This paper makes the following contributions:

Lemmas are defined to ensure semantics preservation and to demonstrate the soundness and completeness of direct mapping.
Hierarchical mapping rules are defined based on lemmas to perform semantics-preserving RDB-to-RDF (RDB2RDF) transformations and to prevent the loss of semantics and incorrect semantic data generation problems.
The scope of semantics preservation is extended, such that the inverse transformation of the output semantic data should be identical to the original input data.

The remainder of this paper is structured as follows. In the following section, the RDB2RDF mapping methods are briefly discussed. Section 3 presents preliminaries and problem descriptions of direct mapping. Section 4 describes the proposed mapping rules using logical definitions and the implementation of those rules in detail. Section 5 summarizes the results of our experiments. Finally, the conclusions and discussion of prospective future research are provided in Section 6.

2. Related Work

RDB2RDF is a mapping method that transforms relational data into semantic data represented by the RDF. The RDF data model [17] is a language that describes semantic information on the Semantic Web. The basic unit of RDF data is based on a graph structure (i.e., the triple: subject, property, and object) [18,19,20]. The RDF is a flexible and interoperable model used to publish information to the web relative to the relational data model. However, because ~70% of websites are backed up as RDBs [1], existing relational data must be used with the RDB2RDF methodology for the improvement of the Semantic Web.

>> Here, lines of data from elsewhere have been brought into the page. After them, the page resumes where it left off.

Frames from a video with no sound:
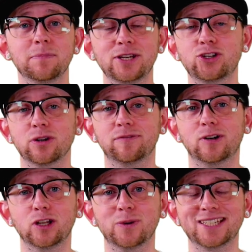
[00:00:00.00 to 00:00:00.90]
be sure to
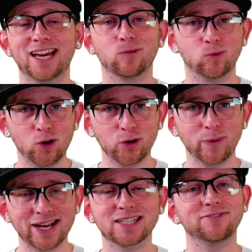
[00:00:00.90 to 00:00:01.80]
follow us at
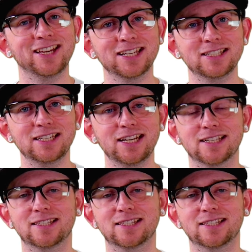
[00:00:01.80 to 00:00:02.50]
RotoX Fantasy.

RDB2RDF mapping approaches include mapping creation, mapping representation and accessibility, mapping implementation, query implementation, application domain, and data integration [21]. Mapping creation has been widely studied to improve the generation of mappings between relational data and semantic data, and it can be performed either automatically or manually [22] (see Table 1 for a list of previous mapping works). Domain semantics-driven mapping is a manual mapping method [23,24]. The W3C RDB2RDF Working Group has recommended the R2RML mapping language [25,26] for customizing mappings. Mapping tools, such as D2RQ [27,28], Virtuoso [29,30], Ultrawrap [31,32], etc. have also been provided to support manual mapping. On the other hand, direct mapping is an automatic mapping method that was published by the W3C RDB2RDF Working Group in 2012 [5]. It uses RDB instances and schemas as inputs and automatically generates RDF semantic data. In the field of RDF data creation, some methods used to transform various types of data (e.g., heterogeneous data [33], object-oriented data [34], and the Web of Data [35]) to RDF data have been devised. The current paper, however, mainly focuses on direct mapping to manage large-scale data on the web.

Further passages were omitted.